Capillary electrophoresis-based noncompetitive immunoassay for the prion protein using fluorescein-labeled protein A as a fluorescent probe.

A novel CE-based noncompetitive immunoassay for prion protein (PrP) was established. Fluorescein isothiocyanate (FITC)-labeled protein A (FITC-PrA) was used as a fluorescent probe to tag monoclonal antibody through noncovalent binding of FITC-PrA to the Fc region of the antibody. The FITC-PrA-Ab was incubated with the analyte, prion protein, under optimized condition, forming the immunocomplex FITC-PrA-Ab-PrP. The complex was separated and analyzed by capillary zone electrophoresis.
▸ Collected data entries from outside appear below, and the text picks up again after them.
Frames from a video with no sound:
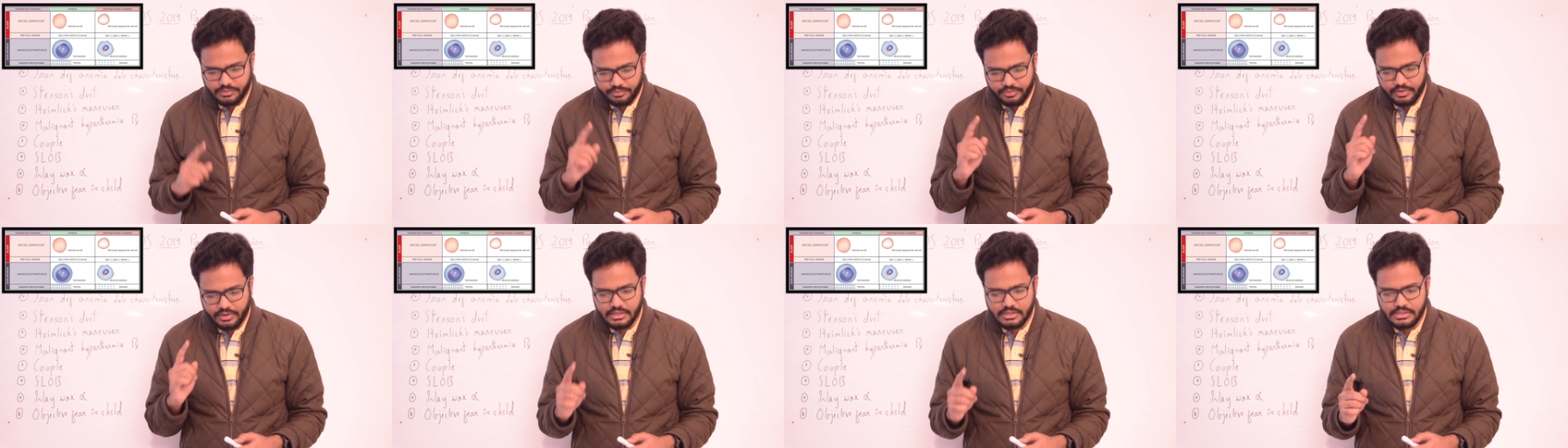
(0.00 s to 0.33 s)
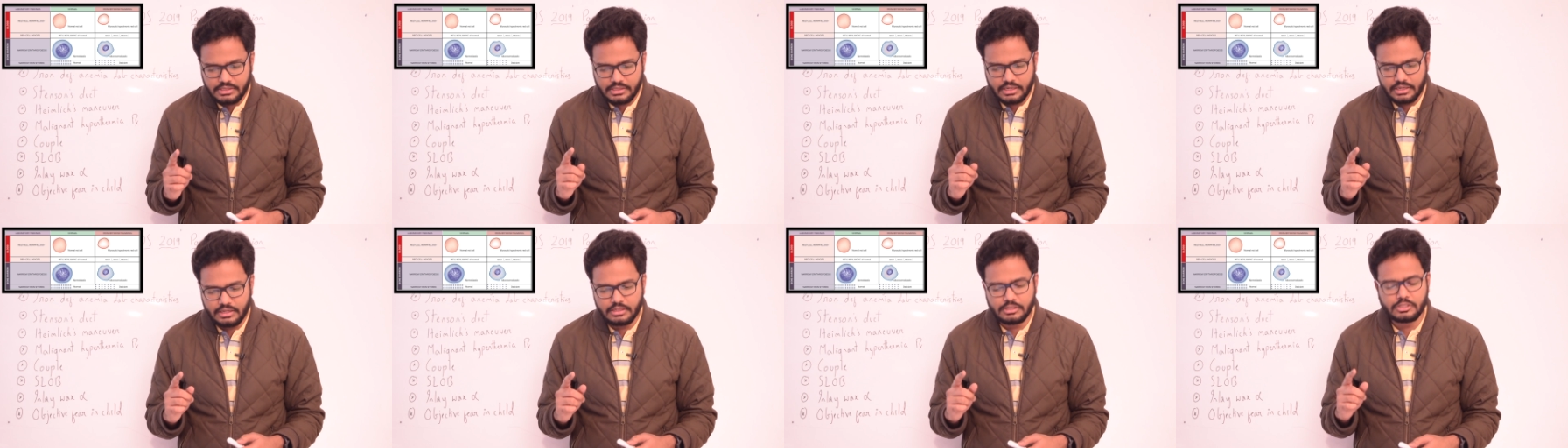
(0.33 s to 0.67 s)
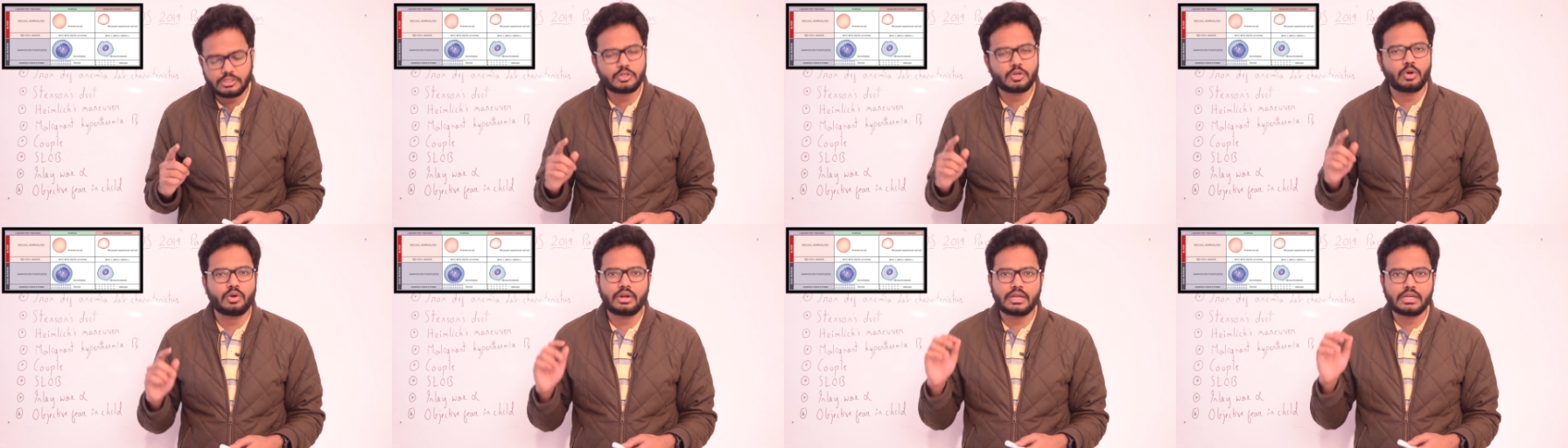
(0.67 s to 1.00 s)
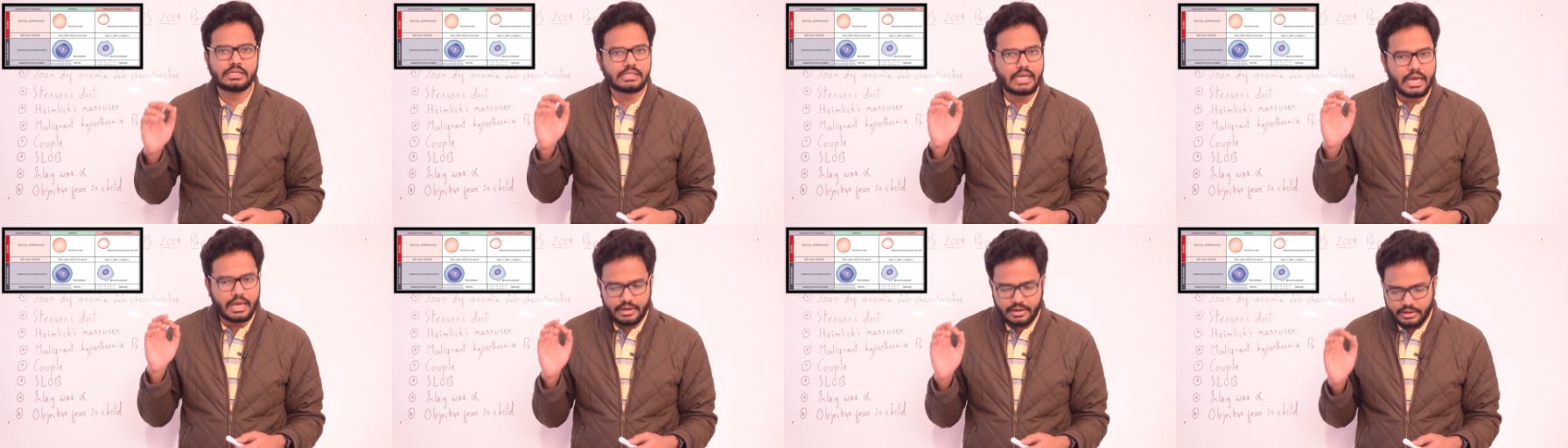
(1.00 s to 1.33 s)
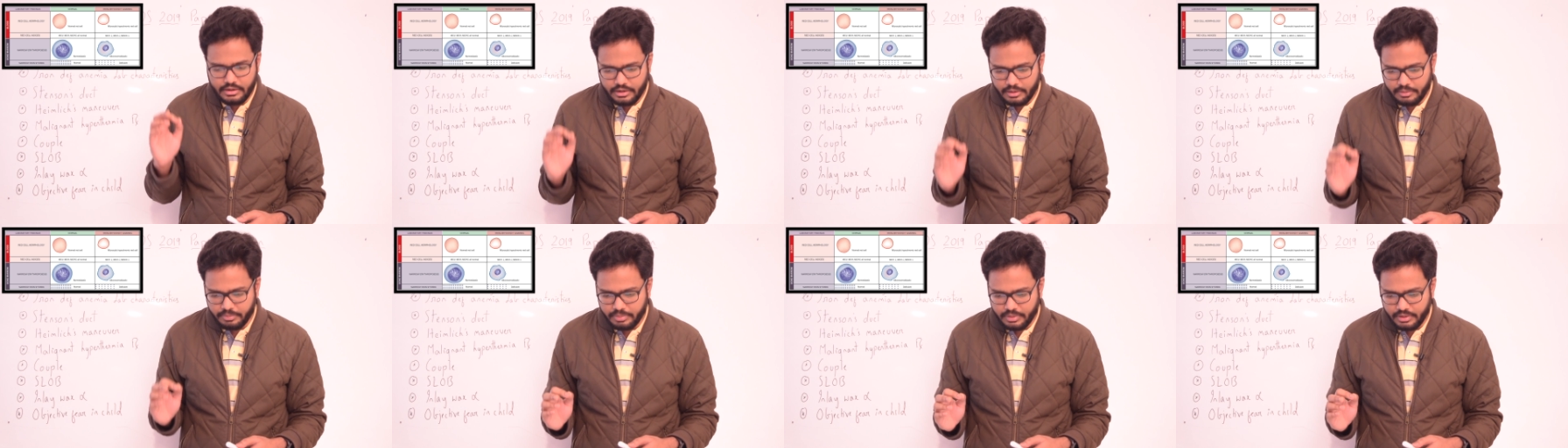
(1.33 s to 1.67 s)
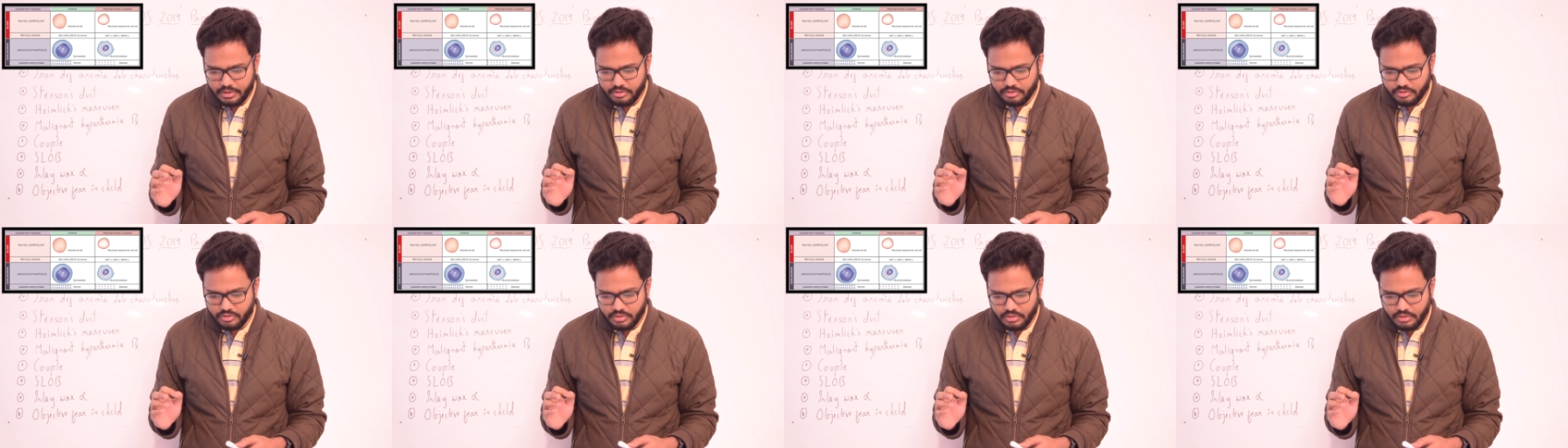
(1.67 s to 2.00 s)
First, storage iron
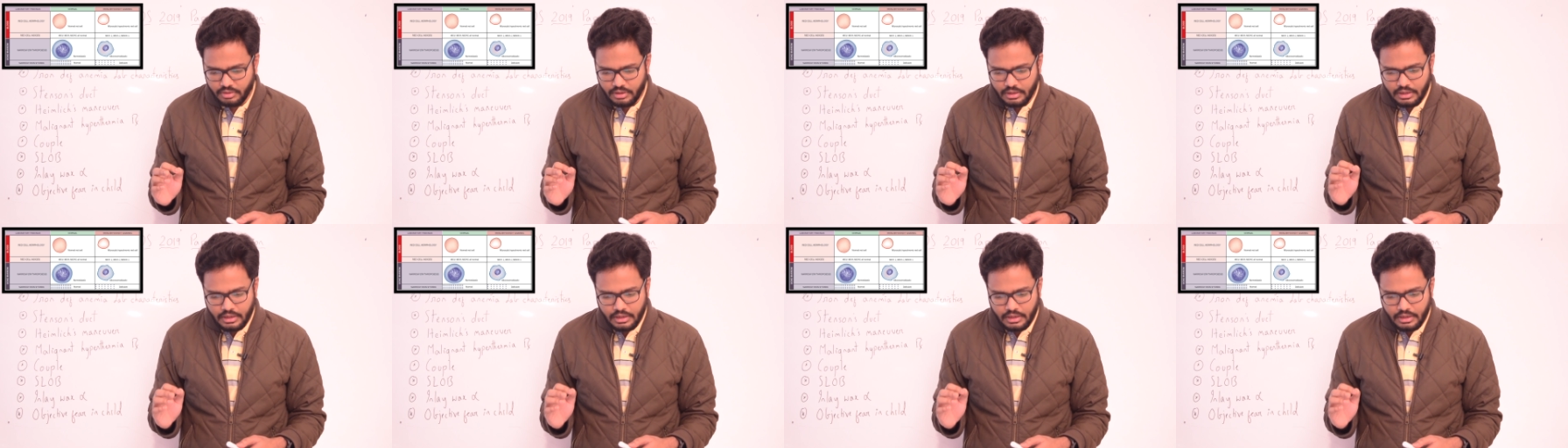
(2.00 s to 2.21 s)
depletion.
The addition of carboxymethyl-beta-cyclodextrin in the running buffer as dynamical coating reagent improved the reproducibility and the resolution. The complex was isolated in less than 1 min with theoretical plates of 3.8 x 10(4). Relative standard deviations of peak height and migration time for the complex were 3.46 and 1.48%, respectively. A linear relationship was established for the bovine recombinant prion protein (rPrP) concentration in the range from 0.2 to 2.0 mug/mL and the peak height. The correlation factor was r2 = 0.9969. The estimated detection limit for rPrP was approximately 6 ng/mL, which is 3 times the signal-to-noise ratio. The method was successfully applied for testing blood samples from scrapie-infected sheep.